Dem Jäger geht es wie dem Sammler

Parforcejagd
Aufbruch zur Parforce-Jagd um 1860 vor dem Berliner Jagdschloss Grunewald. Die ebenso beliebten wie grausamen Hetzjagden mit der Hundemeute sind bei uns seit 1936 verboten.

Tatsächlich lässt sich Jagd im Sinne des angestrebten Sowohl-Als-auch nur dort bewerkstelligen, wo sich entsprechende Jagdlust mobilisieren lässt. Wo sie vorhanden ist, wird sie tatsächlich in der von Anheuser skizzierten Weise eingesetzt. Zugleich wirkt sie in einem Kräfteparallelogramm mit, in dem weitere Kräfte wirksam werden: solche, die auf betriebs- und volkswirtschaftlichen Nutzen hinwirken, und andere, die den reinen Schutz der Natur und ihrer Geschöpfe zum Ziel haben. Jagd

Hier wird also - im Rahmen der vorgegebenen Wünsche der Allgemeinheit und der Befehle des Gesetzgebers - durch freies Kräftespiel versucht, immer neue Näherungslösungen für grundsätzlich nie perfekt lösbare Probleme zu finden. Dieses Tauziehen findet auch am offenen Markt und in den Medien statt. Der Jäger trägt dabei stets mehrere Gesichtspunkte vor - einmal die Notwendigkeit der Regulation des Wildbestandes, dann den Zweck der wirtschaftlichen Nutzung des Wilds, schließlich den wichtigen Schutz der Natur und ihrer Geschöpfe - und hinterlässt dadurch oft Verwirrung. Das Publikum versteht die Anliegen von Schutz einerseits und Nutzung andererseits durchaus; es sieht diese Anliegen auch durch die Sprecher der Schützer wie der Nutzer gut vertreten und hofft auf fruchtbare Kompromisse. Fragt sich nur, was bei alledem noch die Jäger sollen, die offenbar für Schutz und Nutzung und Regulierung gleichzeitig eintreten? Steckt dahinter nicht noch etwas, das von den anderen Gruppen nicht vertreten wird, etwas möglicherweise Entbehrliches, für den Schutz wie für die Nutzung vielleicht sogar Schädliches, ja, etwas Verdächtiges - die Jagdlust?

Vom Lustgewinn, den jedes jagende Geschöpf hat, wenn es die zur Jagd gehörenden Tätigkeiten ausübt, war schon die Rede.

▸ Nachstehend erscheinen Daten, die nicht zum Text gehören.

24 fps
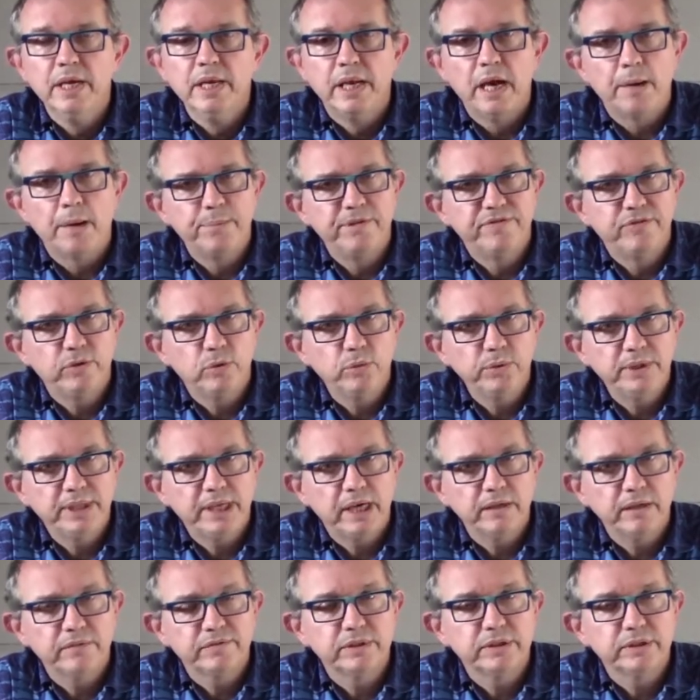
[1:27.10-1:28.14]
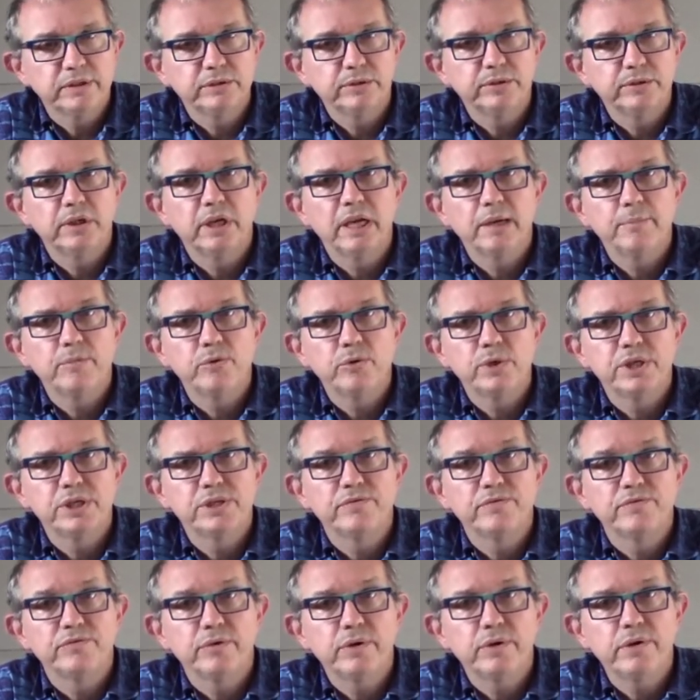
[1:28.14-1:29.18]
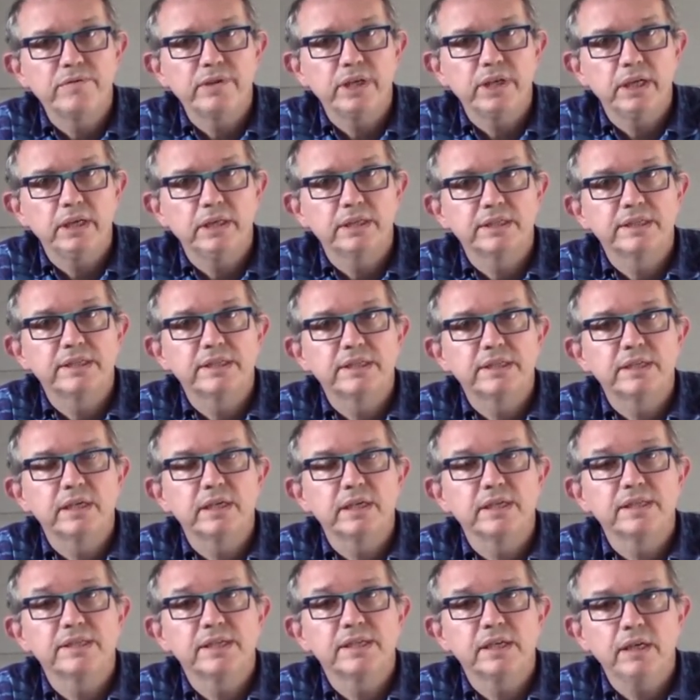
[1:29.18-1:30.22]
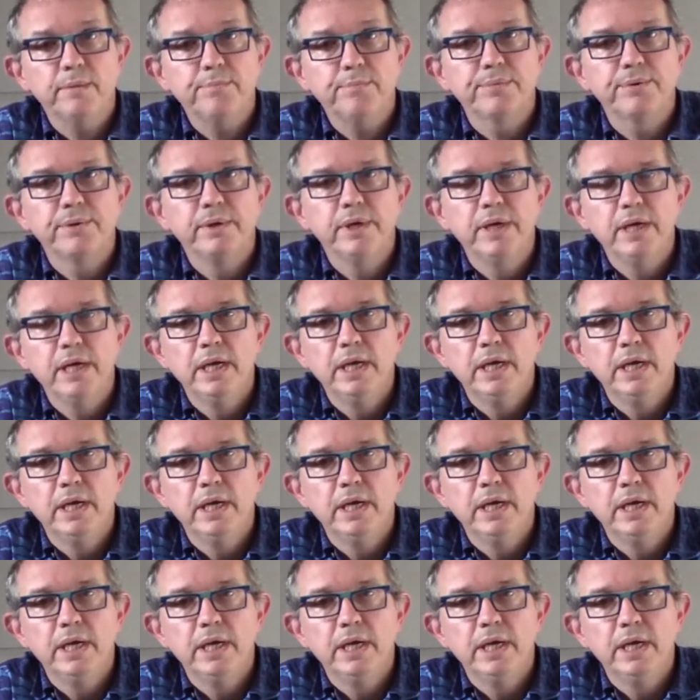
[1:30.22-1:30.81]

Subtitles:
Now, before we dive into collaboration for Revit and its setup,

Tatsächlich müssen etliche Voraussetzungen gegeben sein, um im Jäger die Jagdlust zu wecken. Von außen ist oft schwer zu erkennen, ob Jagdlust im Spiel ist, weil man es vielen Handlungen nicht ansehen kann, aus welcher Motivation sie vollzogen werden. Da mag einer einen Rehbock erschießen, um seine Junglärchen zu schützen, oder einen Marder fangen, damit der keine Hühner mehr fängt, oder an einer eleganten Fasanenjagd teilnehmen, um sich in erlesenem Kreis zu bewegen - alles ohne jeden jagdlichen Lustgewinn.

Andererseits mag das Lauern auf einen Fuchs, der den Hühnerhof des Bauern heimzusuchen pflegt, die Jagdlust aufs höchste befriedigen und vom eigentlichen Zweck kaum, von der Jagdlust aber um so mehr motiviert sein. Erschwert wird die Suche nach dem wirklichen Motiv des Jägers auch dadurch, dass er über seine Beweggründe unterschiedliche Angaben macht - je nachdem, mit wem er darüber spricht.

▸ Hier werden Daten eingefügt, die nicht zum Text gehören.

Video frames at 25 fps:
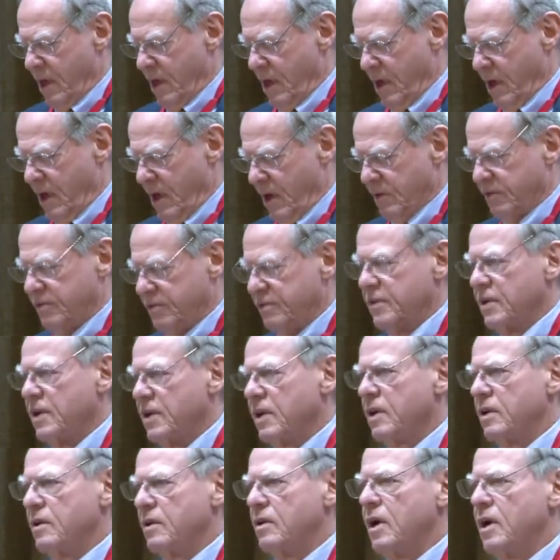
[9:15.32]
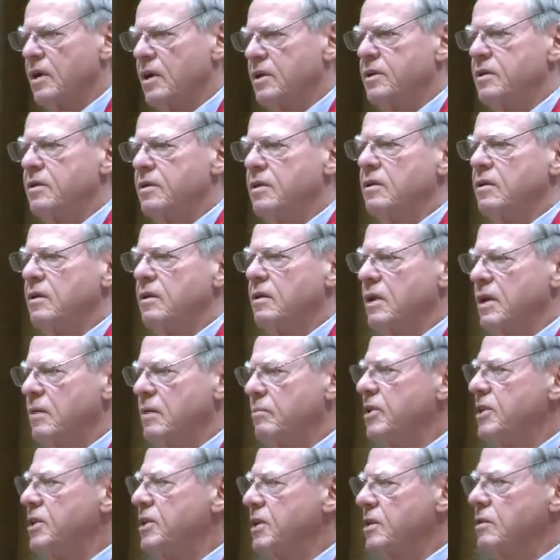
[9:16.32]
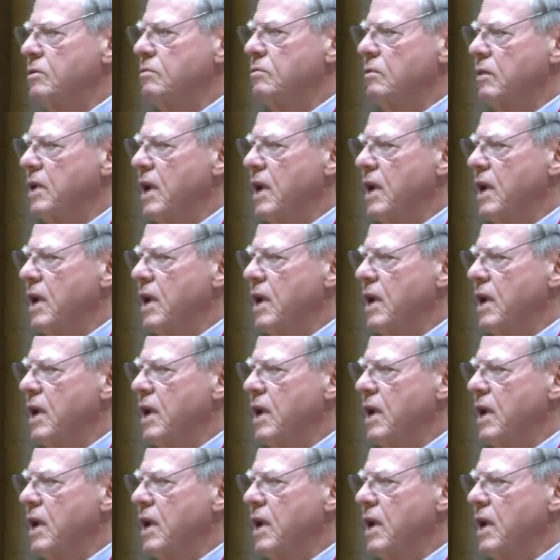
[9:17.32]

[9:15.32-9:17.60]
is not limited to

Ob und in welchem Maße der Jäger einen Lustgewinn erzielt, kann auch vom Beuteobjekt abhängen, wobei Traditionen eine Rolle spielen: Während der Jäger auf Kreta bei der dort traditionellen Starenjagd bestimmt einen Lustgewinn erfährt, mag das bei einem Jäger in Deutschland, der dahingehend erzogen wurde, dass man keine Stare schießt, völlig ausbleiben.

Normalerweise wird die Jagdlust erst dann voll erlebt, wenn das Repertoire der jagdlichen Handlungen möglichst vollständig ist: Das Herausfinden, Suchen, Lauern, das Überraschungsmoment und der dann geforderte Einsatz eigener Fähigkeiten gehören ebenso dazu wie das Inbesitznehmen und Weiterverwenden der Beute.

Hier geht es dem Jäger wie dem Sammler: Auch der passionierte Pilzsucher braucht das Drum und Dran zum vollen Genuss - das Wissen um gute Plätze oder die sichere Nase, um sie zu finden; das Suchen, die Enttäuschungen, endlich das Entdecken und Pflücken; den Geruch des frischen Pilzes, das Heimtragen und schließlich das Zubereiten und Essen. Wer einem Pilzsammler eine Freude machen wollte, indem er ihn zu einem Gartenbeet voll riesiger Steinpilze führt, hätte sich vergeblich angestrengt.

Eine noch wichtigere Rolle spielt also die Zahl der vorhandenen Tiere und ihre Fluchtbereitschaft. Je zahlreicher die Tiere auftreten und je leichter sie zu haben sind, desto schneller sinkt die Jagdlust. Nur wenn es sich um normalerweise seltene und schwer erlangbare Wildtiere handelt, die plötzlich und ausnahmsweise doch leicht und in großer Menge zu haben sind, mag die dadurch üblicherweise bewirkte Hemmung der Jagdlust verzögert einsetzen.

Dennoch: unter solchen Voraussetzungen braucht sich ein Jäger des uralten jagdlichen Instinkts und des mit der Jagd verbundenen Lustgewinns nicht zu schämen. Er kann durchaus für den Schutz und gleichzeitig auch für eine maßvolle Nutzung unserer Tierwelt eintreten.